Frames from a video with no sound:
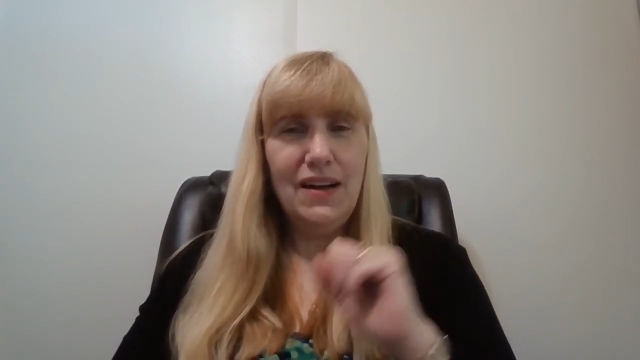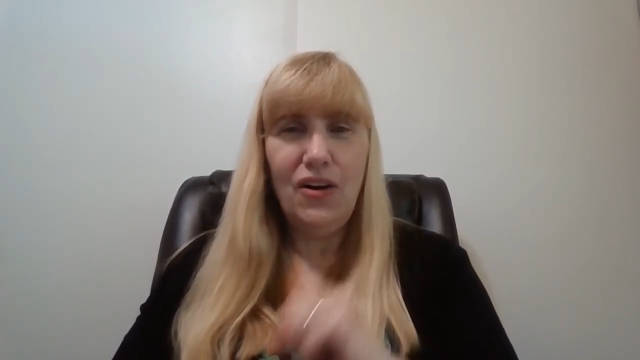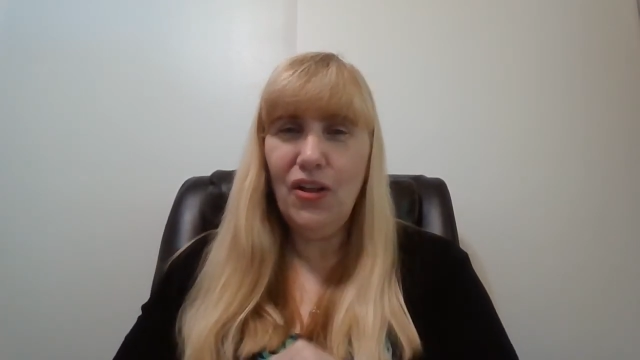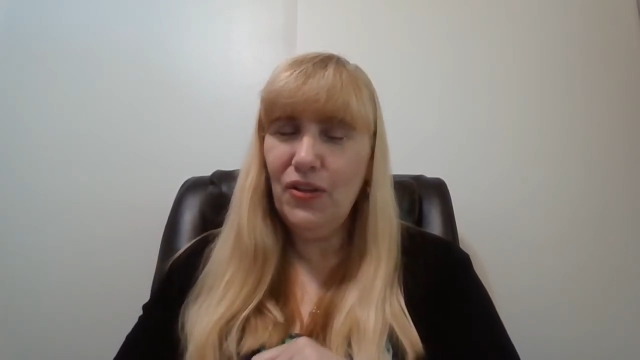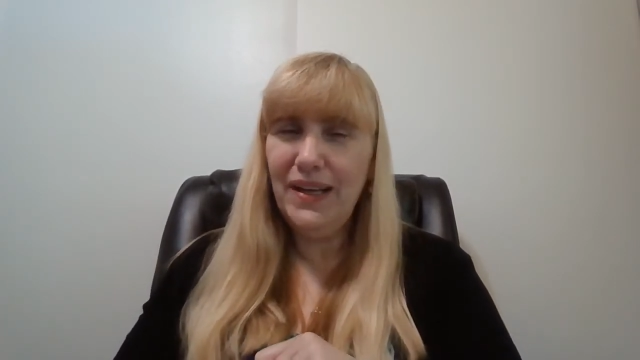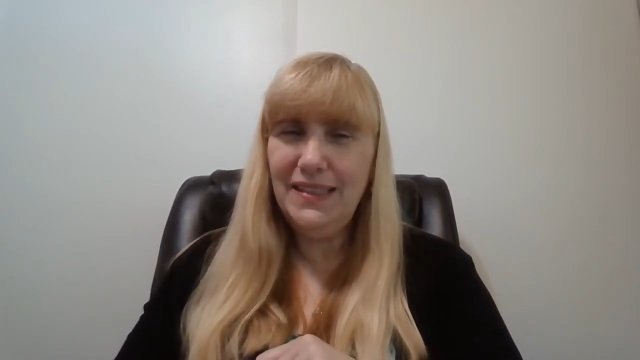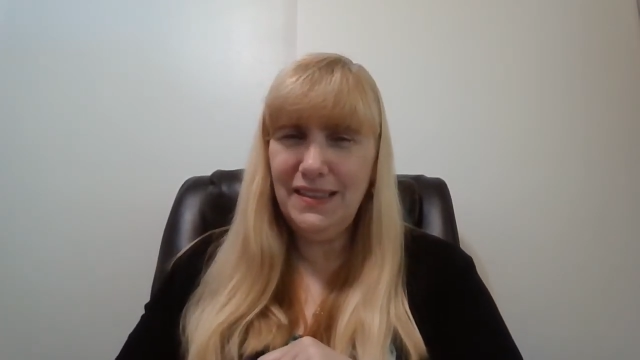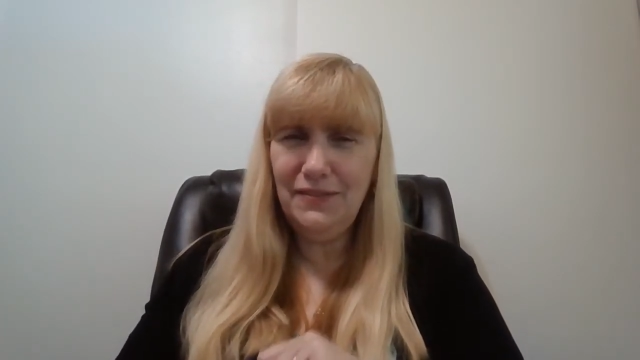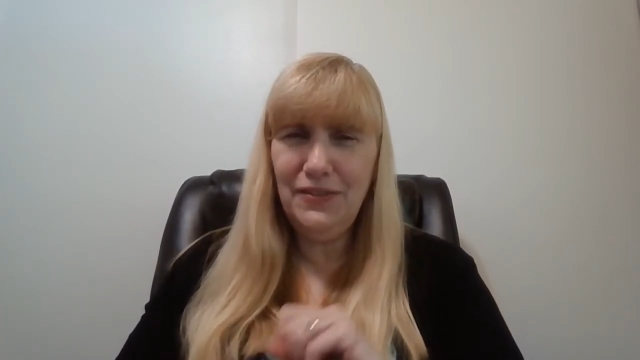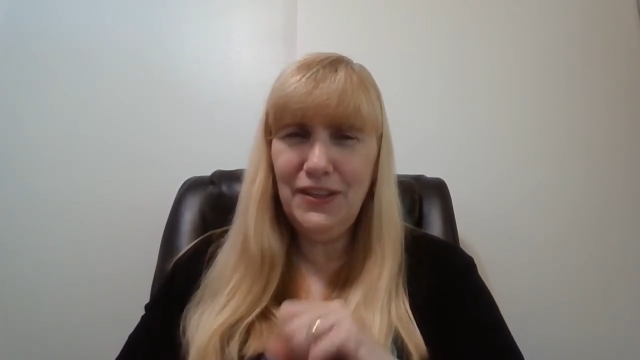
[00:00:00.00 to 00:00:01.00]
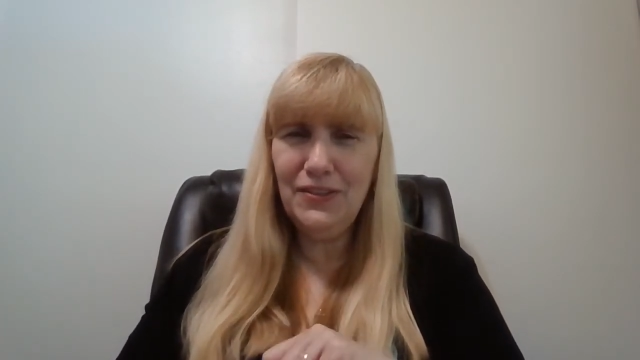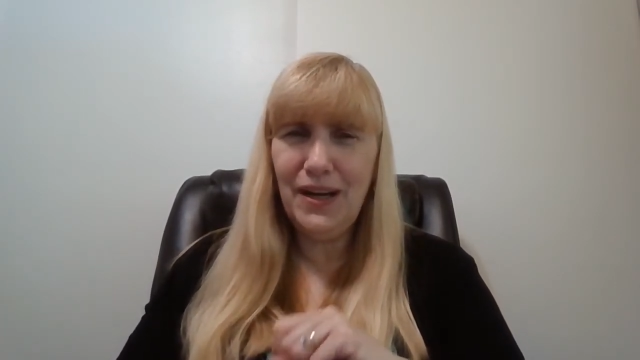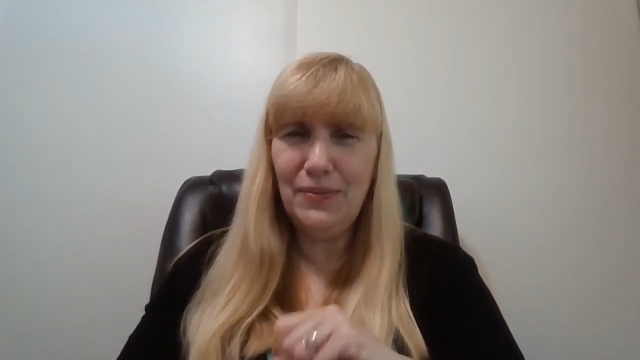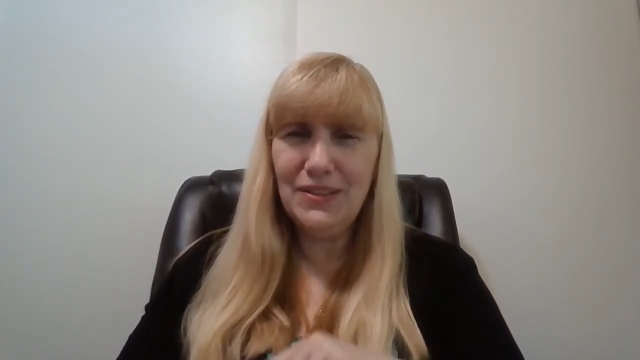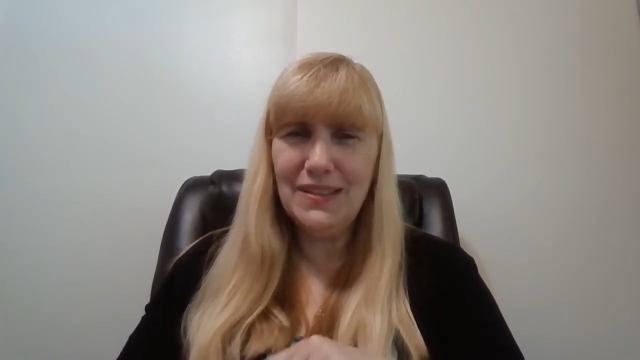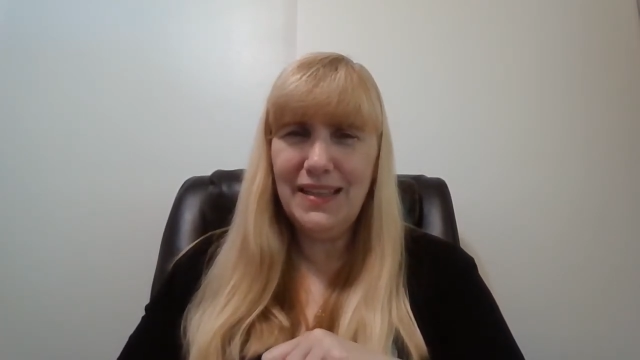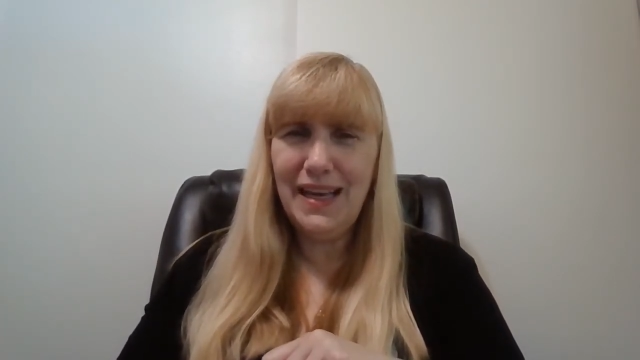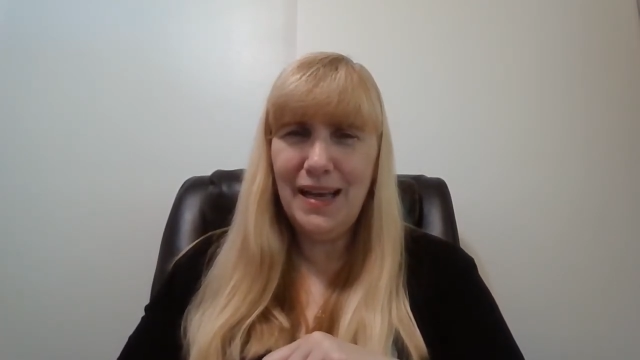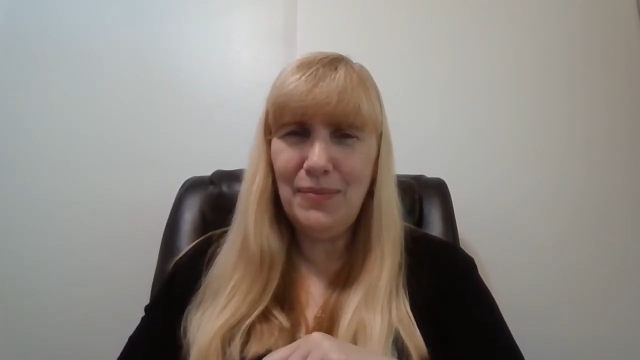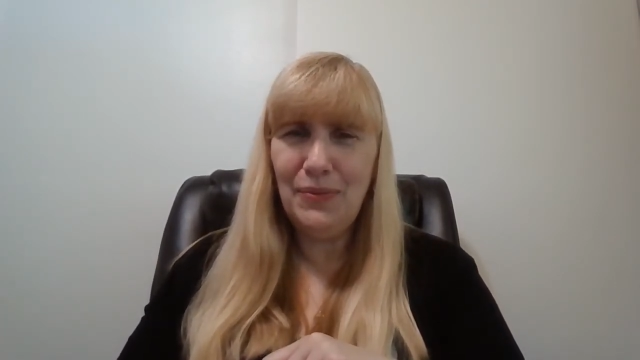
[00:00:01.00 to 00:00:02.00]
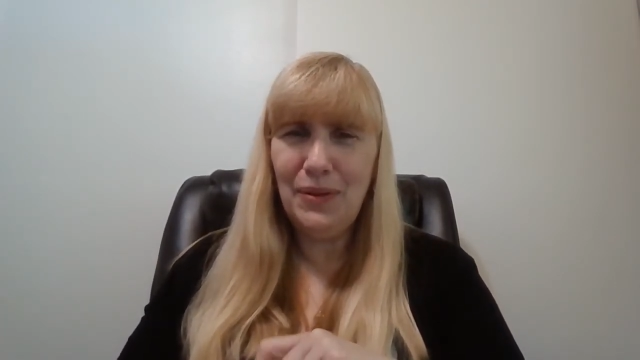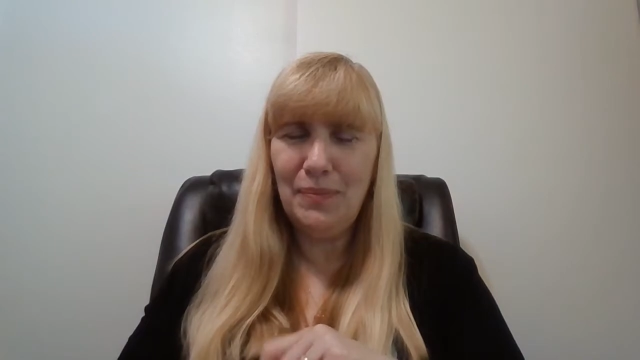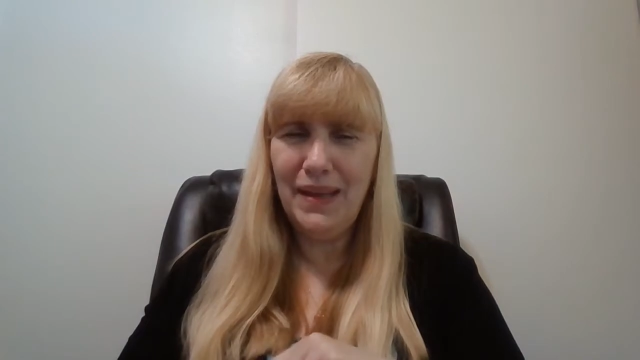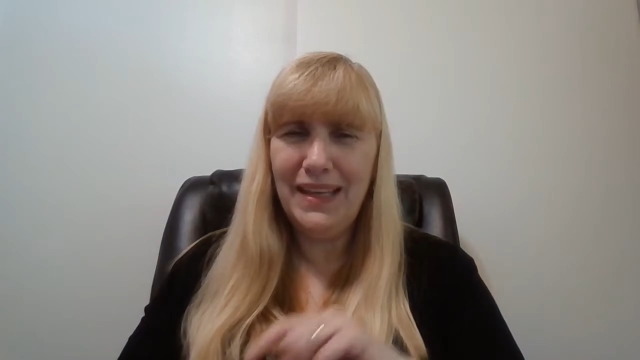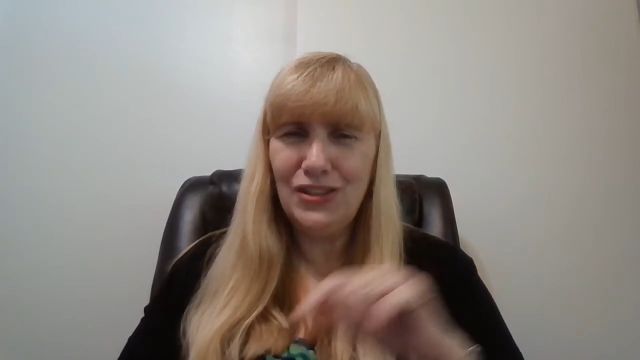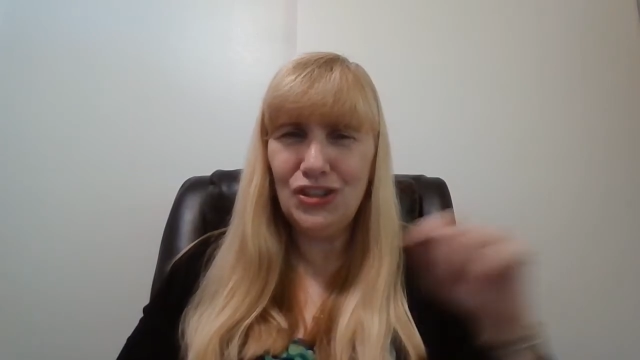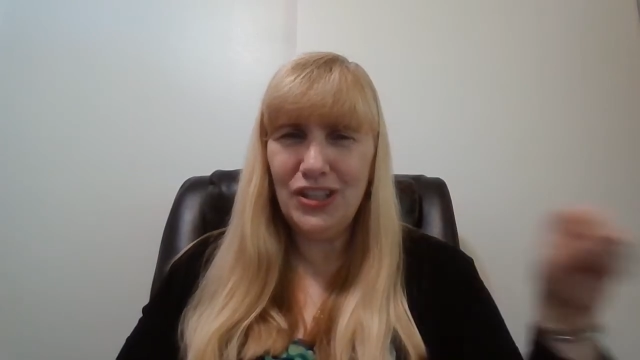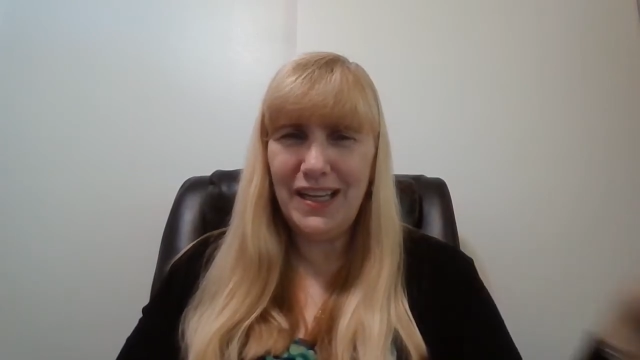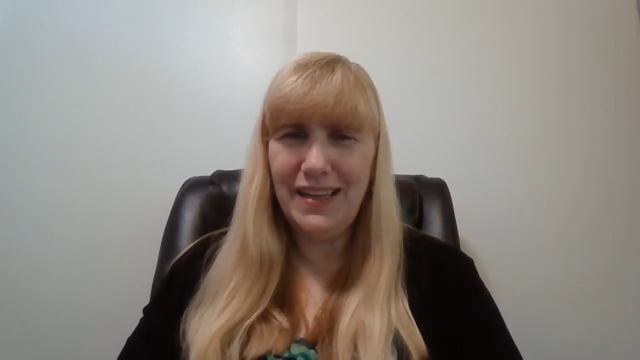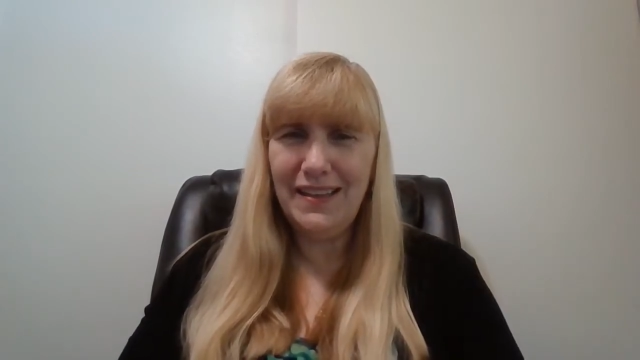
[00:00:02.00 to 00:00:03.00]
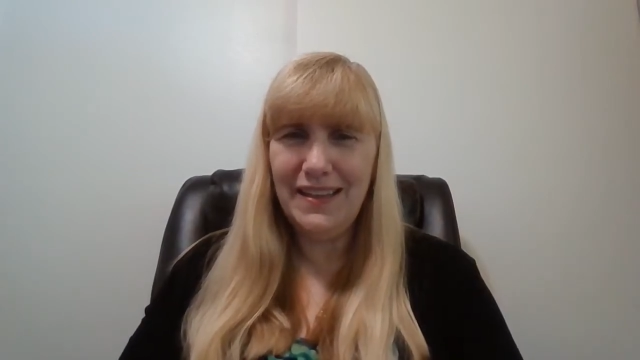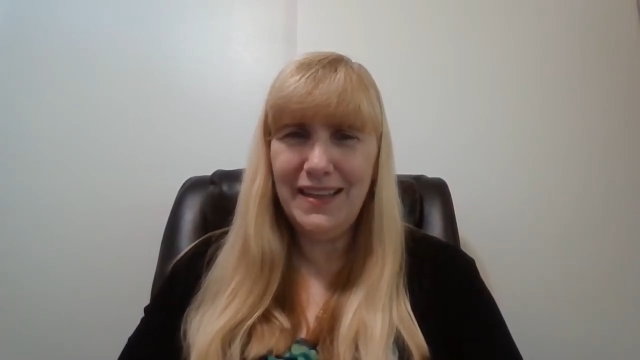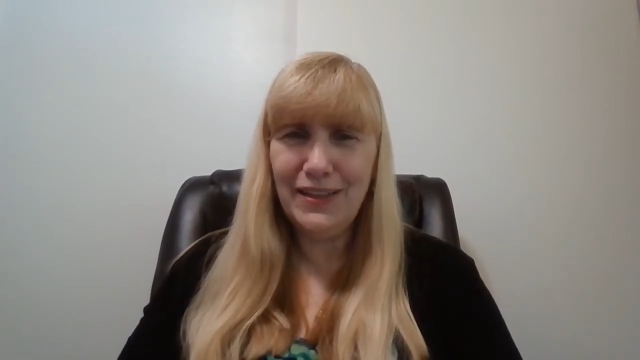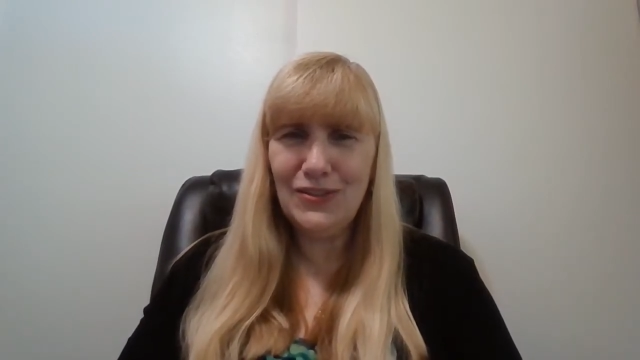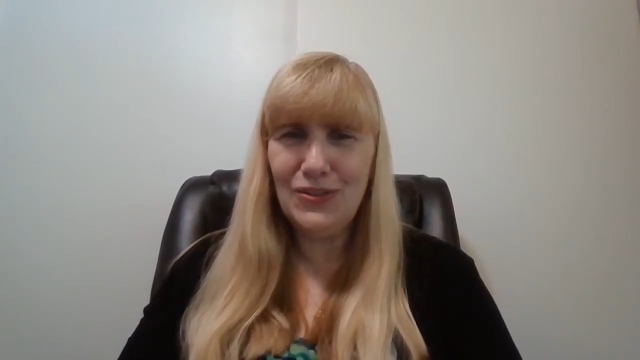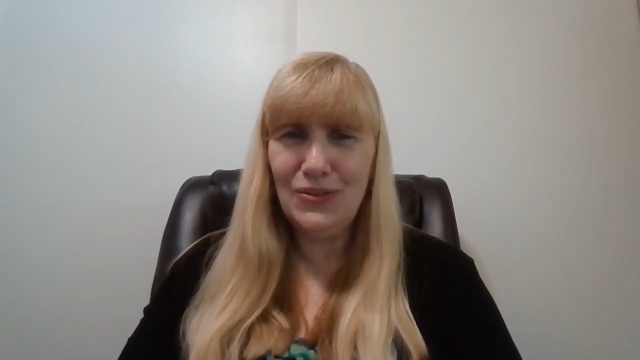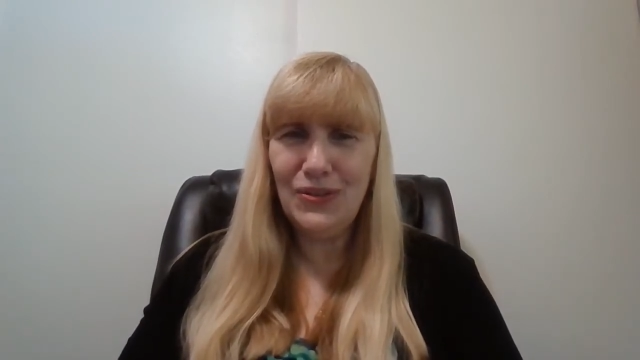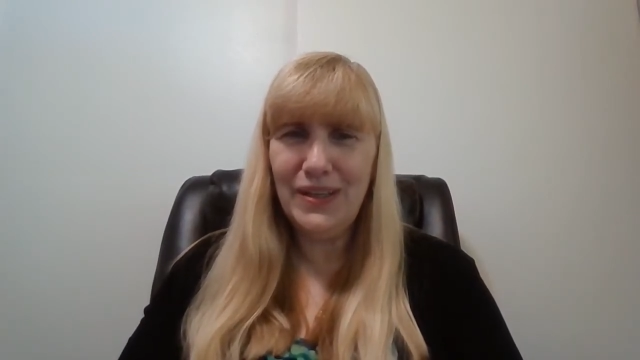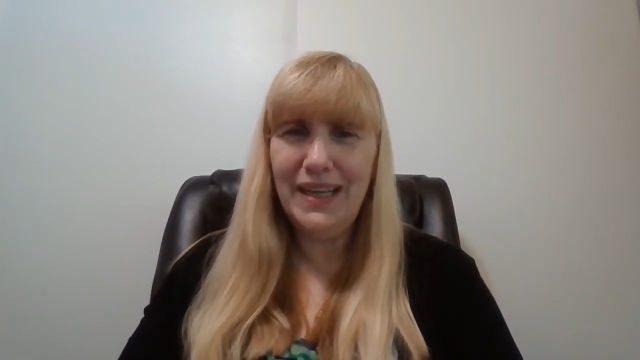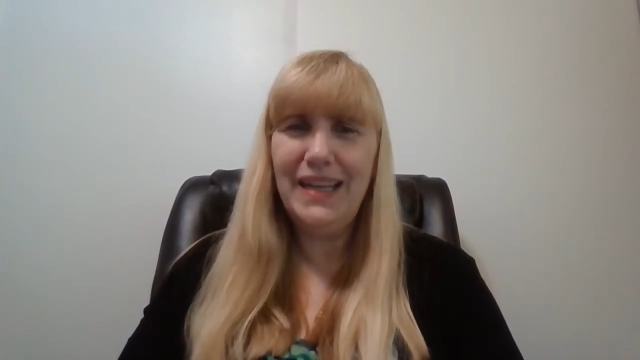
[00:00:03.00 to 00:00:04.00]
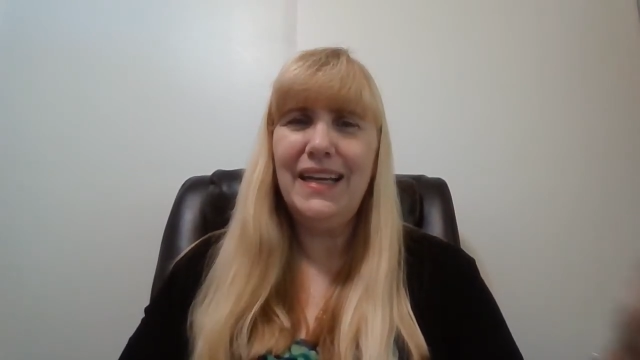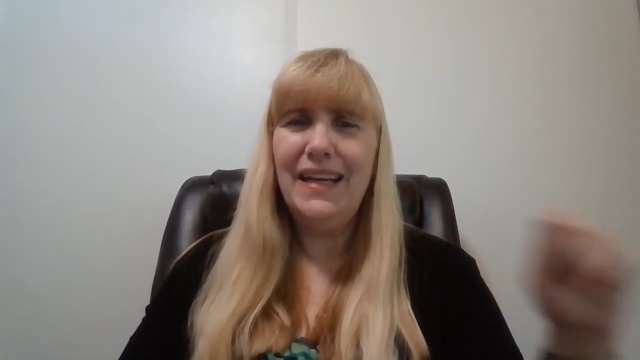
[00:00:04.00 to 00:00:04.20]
although I didn't figure out what's going to happen with Meg and Jake in the next story,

• • •

Task to complete
Where the line containing "[00:00:02.00 to 00:00:03.00]" appears in the records above, begin copying and continue exactly through the last line, with nothing else; omit every picture.

Solved exercise
[00:00:02.00 to 00:00:03.00]
[00:00:03.00 to 00:00:04.00]
[00:00:04.00 to 00:00:04.20]
although I didn't figure out what's going to happen with Meg and Jake in the next story,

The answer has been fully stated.